Note UV0 can be used for all texture types; using additional UV sets allows detailing specific locations on the model, or gives better control for how the textures are mapped to the surfaces.For example, you can add zones of high resolution text without having to include the entire albedo, normal, specular, etc., textures of the model in high resolution. Ambient occlusion, used to add volume and definition to the object, can be set into its own UV to allow the shadows to be placed more accurately. Surface effects, such as dirt, can be added separately on their own UV set with dedicated textures, or via adding a repeat texture to an existing UV.

Suggested UV Nomenclature

  • UV0: Used for the base channels of emissive, albedo, specular, and gloss. Additional UVs can be superimposed to cover seams and add more details (e.g., via masks).
  • UV1: Used for ambient occlusion. This is usually set on its own UV because overlapping seams with the base channels must be avoided to keep a clean overlay. A custom UV must therefore be created according to the represented objects, with seams being placed at the connection between two surfaces and nowhere else. Note that this will usually result in a fairly complex UV unfolding.
    A seam will be a cut in the surface, therefore a black line will occur due to the two pixel spacing around the form, which will be enough to merge to black. This line should be avoided at all costs on surfaces, and instead be placed at the connection between two physical components, where it will justify the existence of a shadow in the corner (and thus be hidden by it). To do this, it will be necessary to break the UV and force the proportions; this cannot be automated, so it must be done by hand, based on the artist's experience. It's probable that it will be necessary to stretch the texture projection to have good results (note that this advice is specific to ambient occlusion). The resulting texture must be neutral (without volume), or the projection will take it into account and create artifacts.
  • UV2: Used for normal maps. One can maximize the space of the normal maps by placing them in their own UV set (in this case, UV2). In 2020a, normal maps can be superimposed, so that if UVs repeat, we can superimpose them to save space in the UV environment.
    A normal map brings an additional level of detail and a sense of volume. However, it must be laid on a 3D object that already has volume, not just a flat surface. It imparts an added suggestion of volume that fools the eye into adding details not present on the polygon model.
    There is a technique to maximize the use of normal maps without overlapping them physically. Mirror the UVs when you mirror the vertex positions, so that the main UV map contains only the right information, the repetition of the textures generating the correct layering.

Creating Effects

UV sets have other uses in addition to those above, for example to help break repetition in surface textures, or to create complex surfaces.

Example 1: Road

In this example, the texture of the road is repeated in UV0 and UV1. In UV1, however, the road texture and a mask are assigned to the Gloss channel. All merge together to create a "wet" effect.
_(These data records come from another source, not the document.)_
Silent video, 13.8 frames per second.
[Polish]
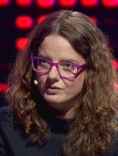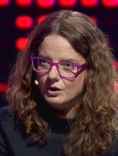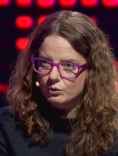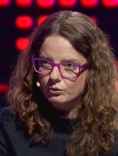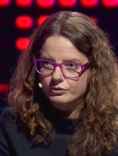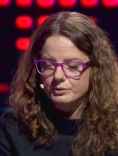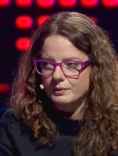
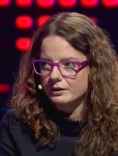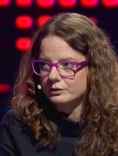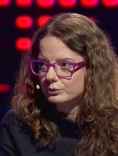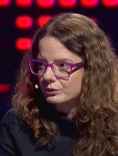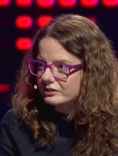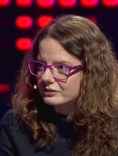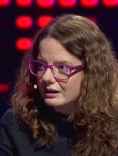wielu firmach,
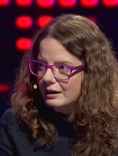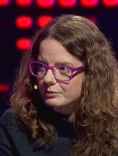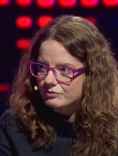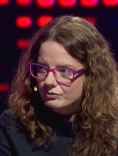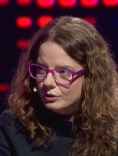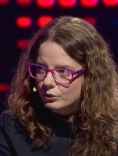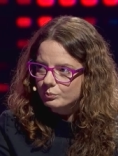które znam i
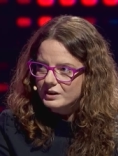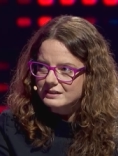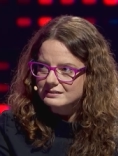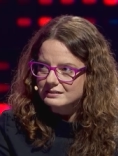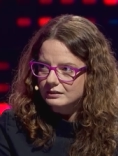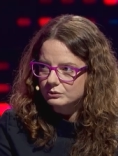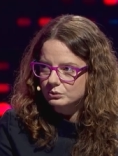w wielu
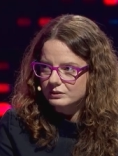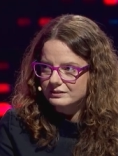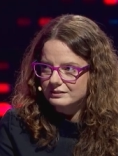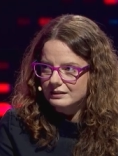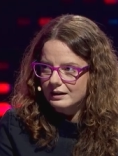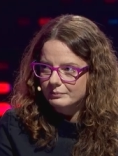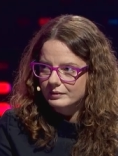miejscach, które
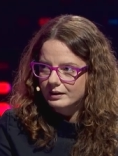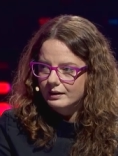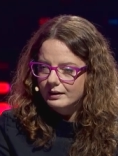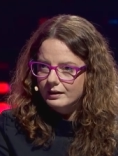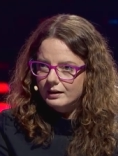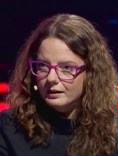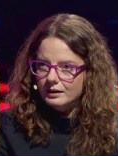znam,
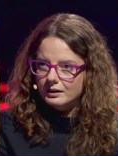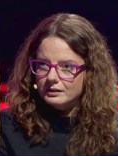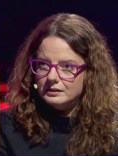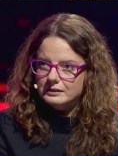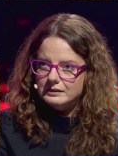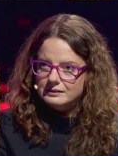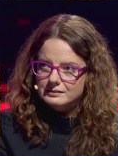
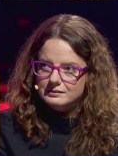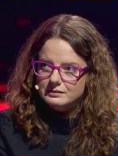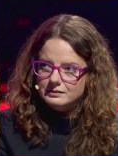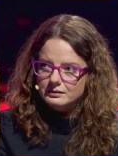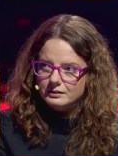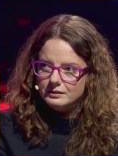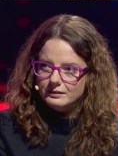
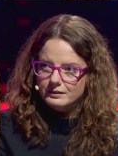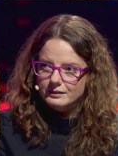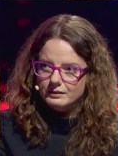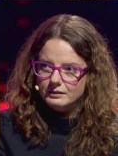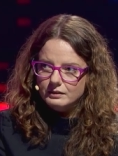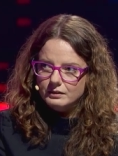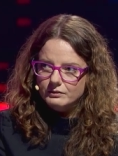jest
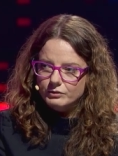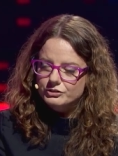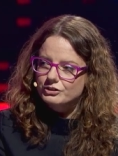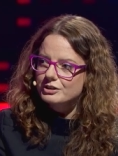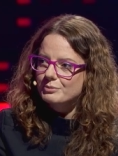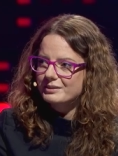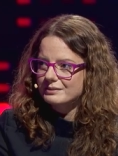
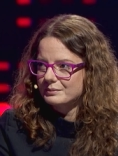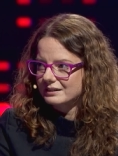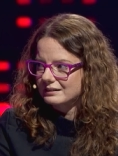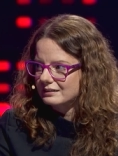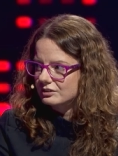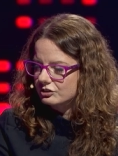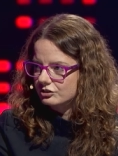Właśnie nie ma
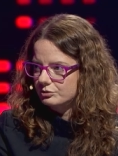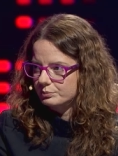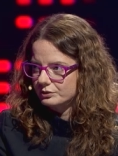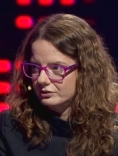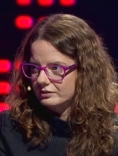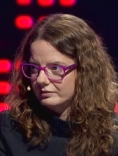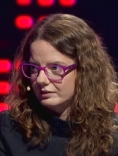zamiatania rzeczy pod
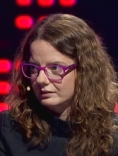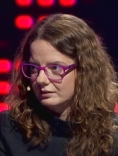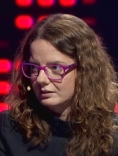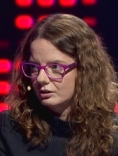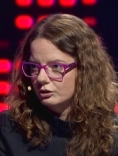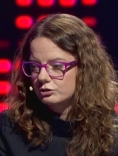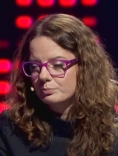dywan.
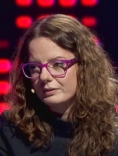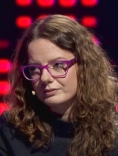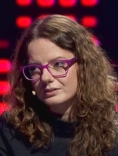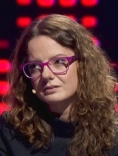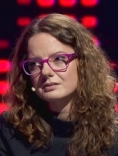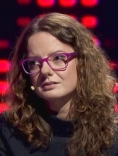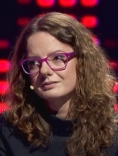Choć
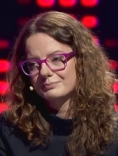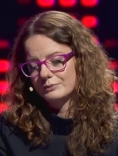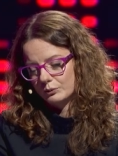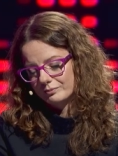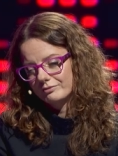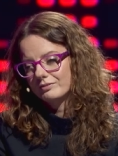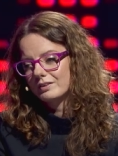pewnie, no,
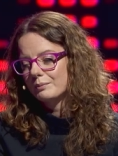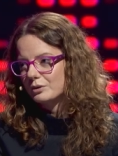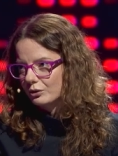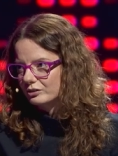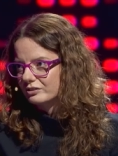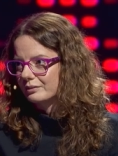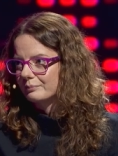wiemy
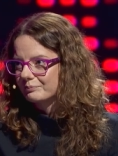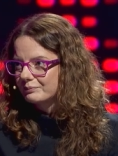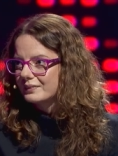Troszkę tego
Wet road effect created with two UV sets

Example 2: Landscape

In this example, the multi-texturing and tiling of the ground is obvious from a bird's eye view.
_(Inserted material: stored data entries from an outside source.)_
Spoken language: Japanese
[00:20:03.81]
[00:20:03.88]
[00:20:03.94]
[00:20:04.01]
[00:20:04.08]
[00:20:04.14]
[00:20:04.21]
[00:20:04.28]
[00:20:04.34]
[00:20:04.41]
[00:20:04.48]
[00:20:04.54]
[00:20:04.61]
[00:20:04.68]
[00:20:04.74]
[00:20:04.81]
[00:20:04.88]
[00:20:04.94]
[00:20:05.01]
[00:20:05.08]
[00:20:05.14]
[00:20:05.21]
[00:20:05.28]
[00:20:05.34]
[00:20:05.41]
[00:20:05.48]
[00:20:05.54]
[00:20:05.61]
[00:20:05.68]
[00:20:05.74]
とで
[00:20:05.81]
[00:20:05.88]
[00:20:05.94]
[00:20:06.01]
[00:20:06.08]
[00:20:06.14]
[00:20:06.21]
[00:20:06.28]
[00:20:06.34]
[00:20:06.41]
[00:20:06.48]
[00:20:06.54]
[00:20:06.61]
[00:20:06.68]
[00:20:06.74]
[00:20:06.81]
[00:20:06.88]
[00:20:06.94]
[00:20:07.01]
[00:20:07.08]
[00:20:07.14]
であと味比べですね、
Bird's eye view of a landscape using multi-texturing and tiling

But from a ground-level point of view (below), the multi-texturing is used to hide the repetition. It's important to know how the final model will be viewed.

Ground-level POV of landscape; multi-texturing hides the repetition of tiling

This scene was created with the ground-level POV in mind, because from that perspective, it hides undesirable effects like tiling (as seen in the above image). If the scene were intended to be viewed from higher above, we would have worked the textures differently to avoid this tiling effect.